▶ **Aim of the task**
Each line in the material below, starting at the one that contains "[0:02.00-0:02.80]" and ending at the one that contains "Transcript: I have", should be repeated exactly; the pictures should not.

╭──

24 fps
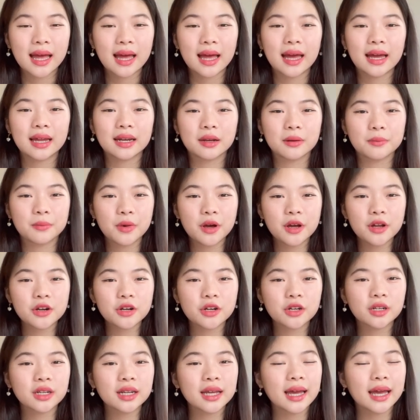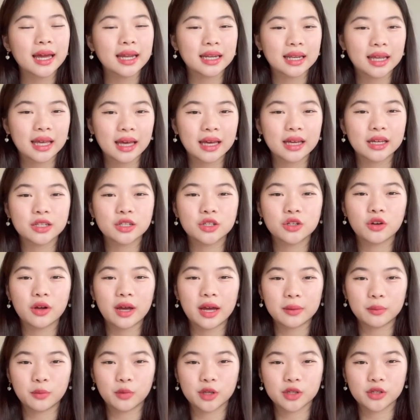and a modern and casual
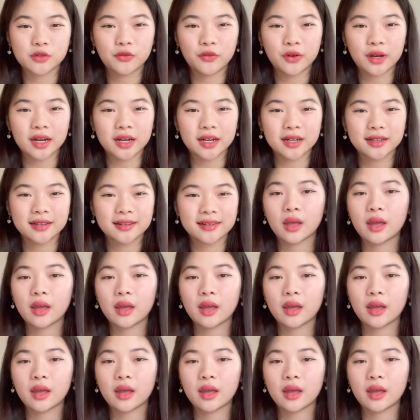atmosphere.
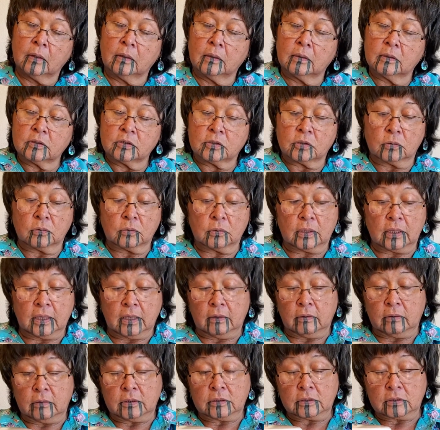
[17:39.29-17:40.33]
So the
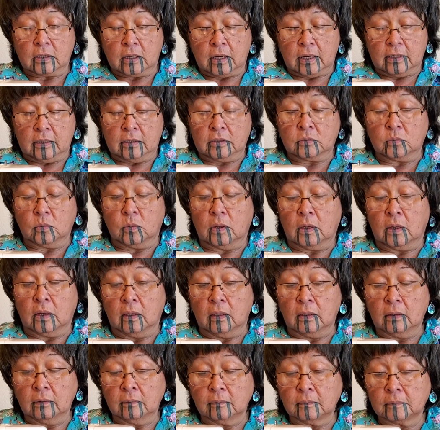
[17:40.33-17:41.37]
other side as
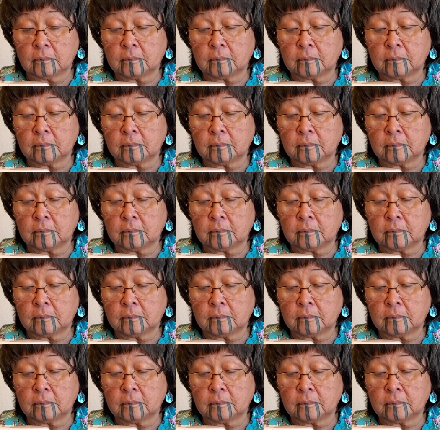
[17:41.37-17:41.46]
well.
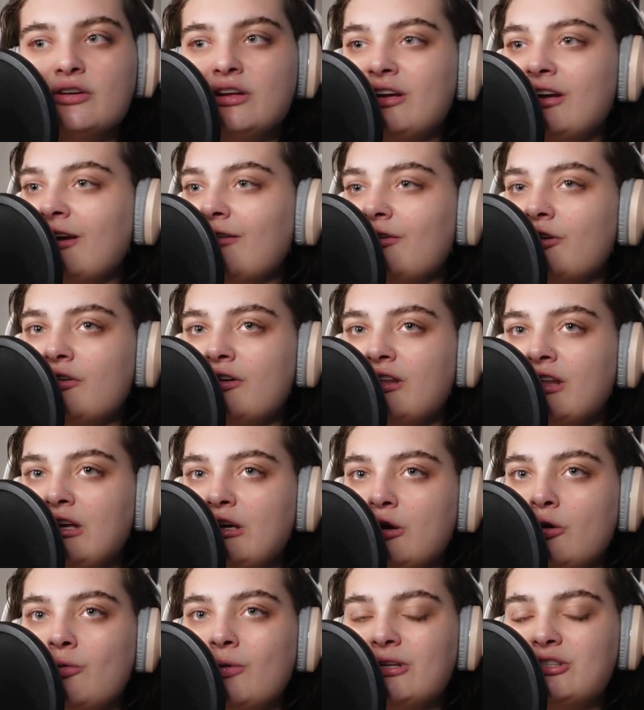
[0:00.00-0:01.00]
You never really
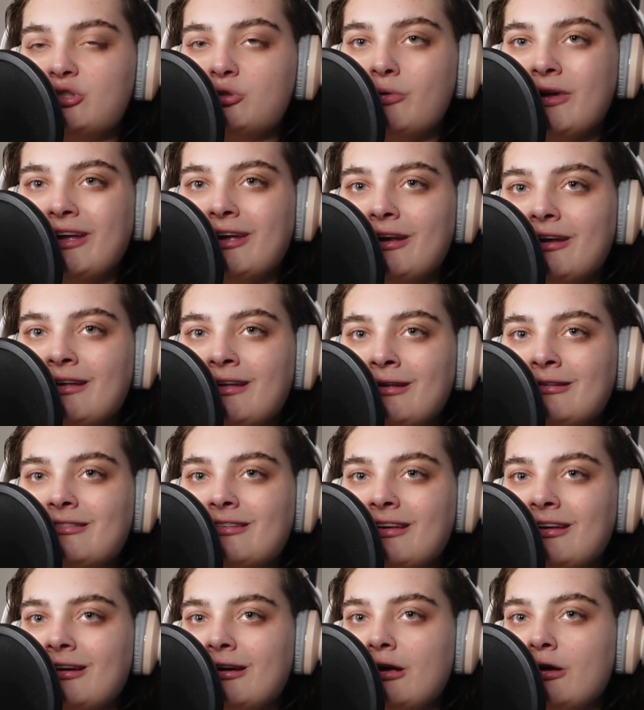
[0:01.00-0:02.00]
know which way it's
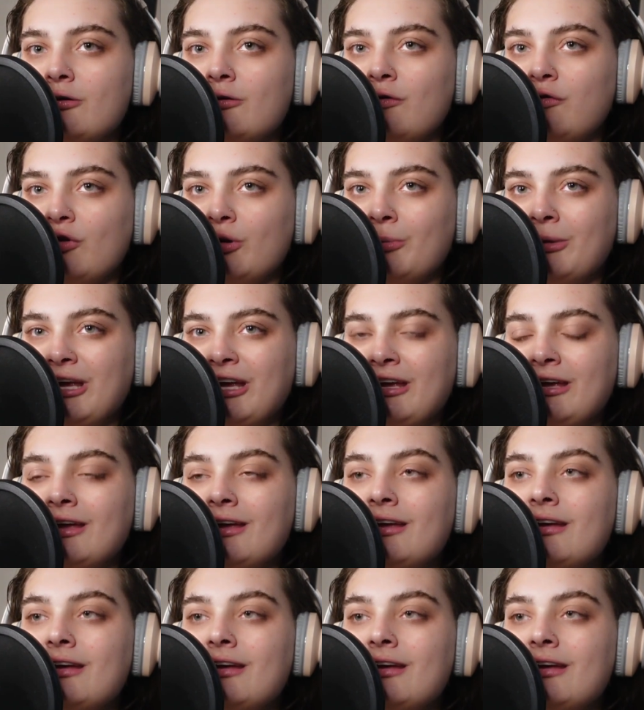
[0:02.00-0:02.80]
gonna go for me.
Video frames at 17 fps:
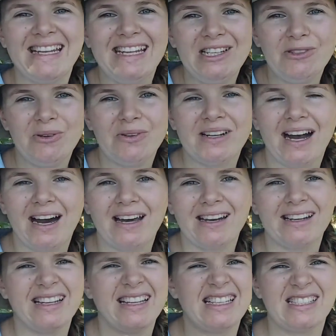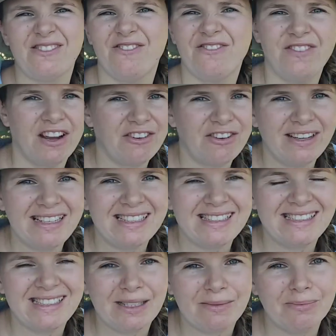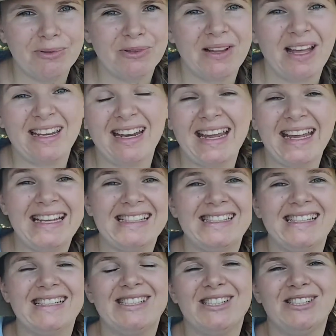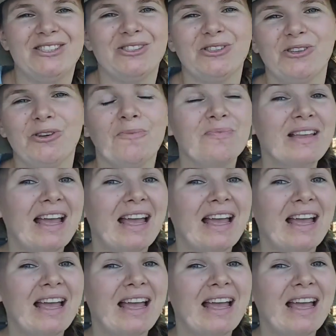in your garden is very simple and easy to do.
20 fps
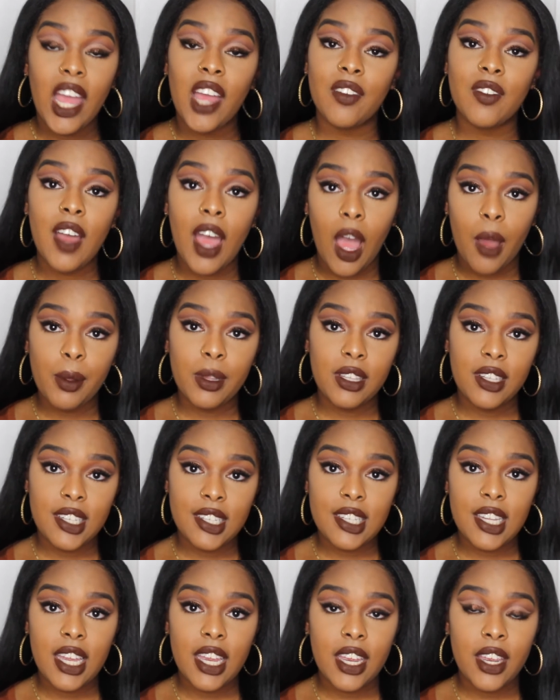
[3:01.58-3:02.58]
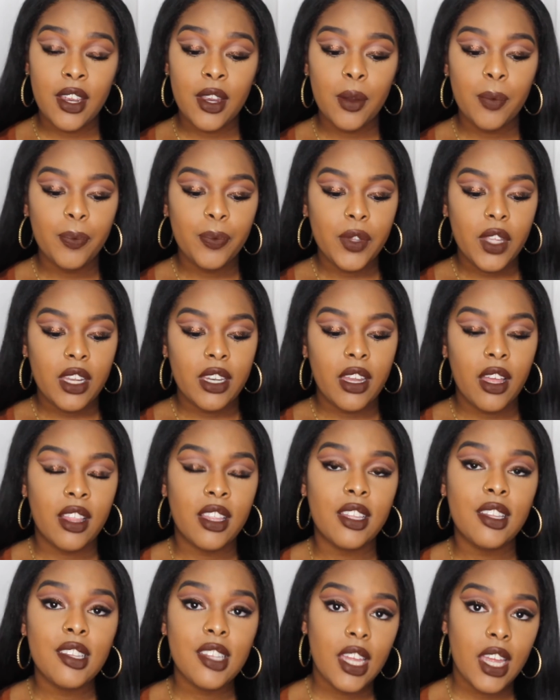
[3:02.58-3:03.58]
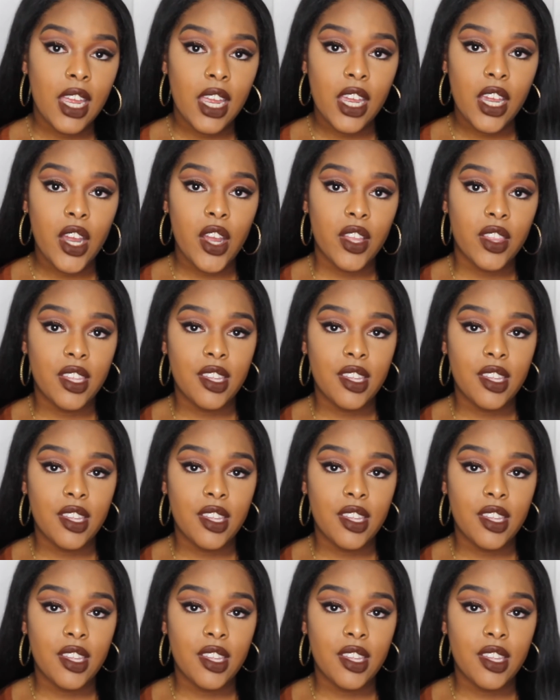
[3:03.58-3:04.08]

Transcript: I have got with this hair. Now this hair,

╰──
╭──

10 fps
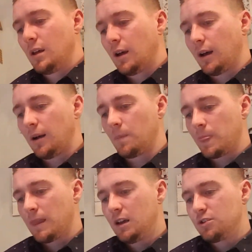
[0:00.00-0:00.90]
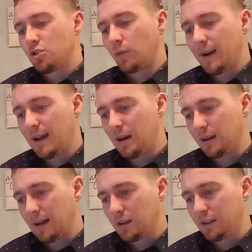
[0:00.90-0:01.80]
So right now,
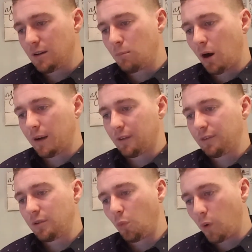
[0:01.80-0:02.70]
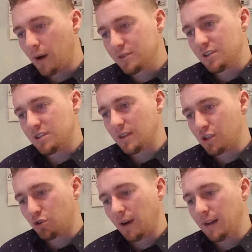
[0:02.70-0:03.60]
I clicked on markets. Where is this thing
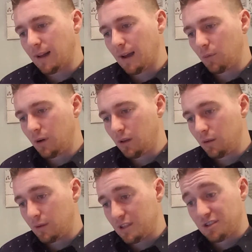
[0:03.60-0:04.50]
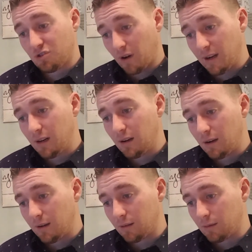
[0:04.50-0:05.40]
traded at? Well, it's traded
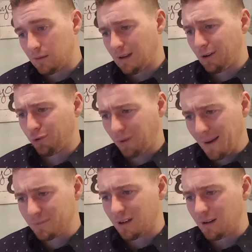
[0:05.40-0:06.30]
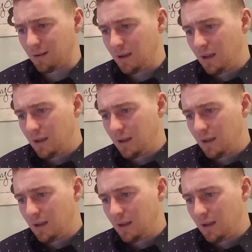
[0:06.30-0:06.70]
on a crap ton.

╰──

▶ **Exercise result**
[0:02.00-0:02.80]
gonna go for me.
Video frames at 17 fps:
in your garden is very simple and easy to do.
20 fps
[3:01.58-3:02.58]
[3:02.58-3:03.58]
[3:03.58-3:04.08]

Transcript: I have got with this hair. Now this hair,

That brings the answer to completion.